On a long walk beneath the elevated highway abutting the Jialing River, one will naturally encounter people settled in varying degrees of formality, with a particularly sharp contrast between the different worlds above and beneath it. Above is the world of ultra-lux highrises with million-kuai views surrounded by cranes and the accompanying rubble of rapid construction.
Beneath the highway, a contextually adjusted version of prosperity hinges upon something as seemingly trivial as access to water that comes out of a PVC pipe off of the road above.
Those who dwell beneath this particular stretch of elevated highway have developed a few methods for off-grid subsistence. For example, water that drips through the cracks in the concrete overhead or flows from plastic drainpipes overhead is collected in buckets and used for drinking, homemade fertilizer production (brewed in a repurposed bathtub, in this case), and irrigating small gardens.
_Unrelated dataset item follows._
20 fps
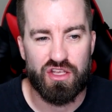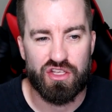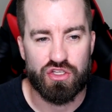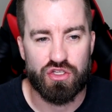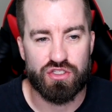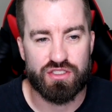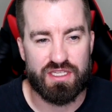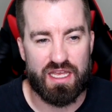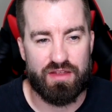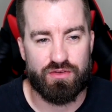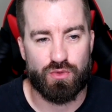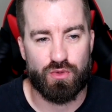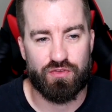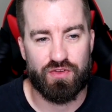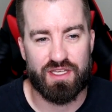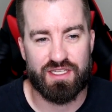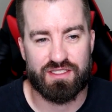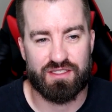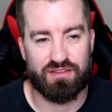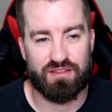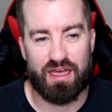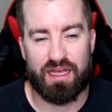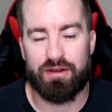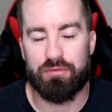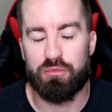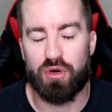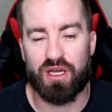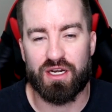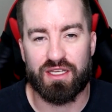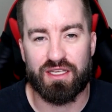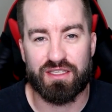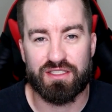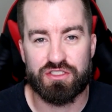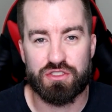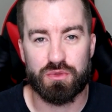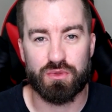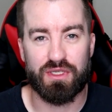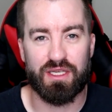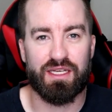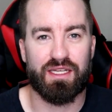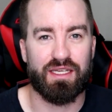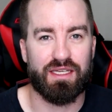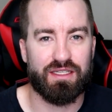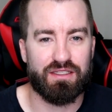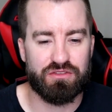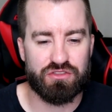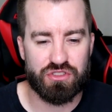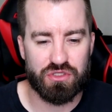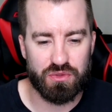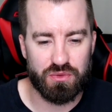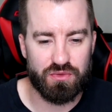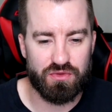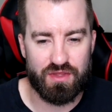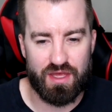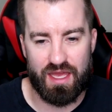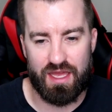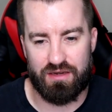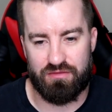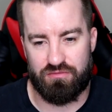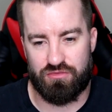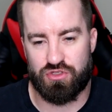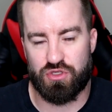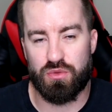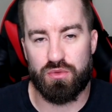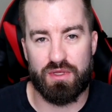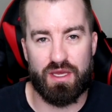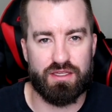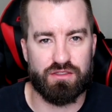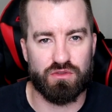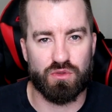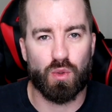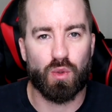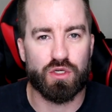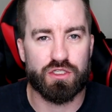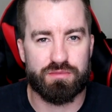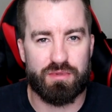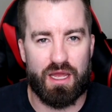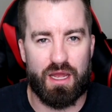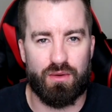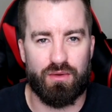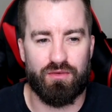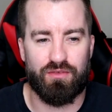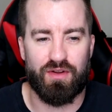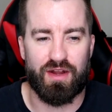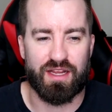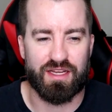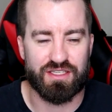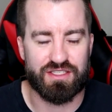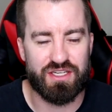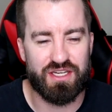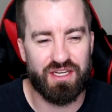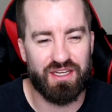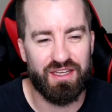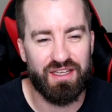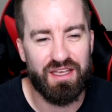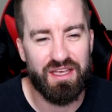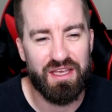You just have to invest a lot of money into getting it to that 2,000 horsepower range.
The often lush and orderly rows of the vegetable patches beneath the highway stand in contrast to the jumbled nature of the nearby residences which are formed primarily from scavenged construction materials and wedged amidst piles of rubble.
Judging by the clustering of water vessels both around the highway’s few formal drainage pipes and the bases of the support columns upon which rivulets tended to form, there seems to be a potential argument for the design of more formal water outlets into the highway – that is, assuming that urban gardening on unused land is something Chongqing’s city planners desire to promote (perhaps assuming too much). Framing this as the optimal deployment/recycling of resources, does it count as an element of a “smart city” if it is “accidentally smart”? It worked for penicillin, I suppose.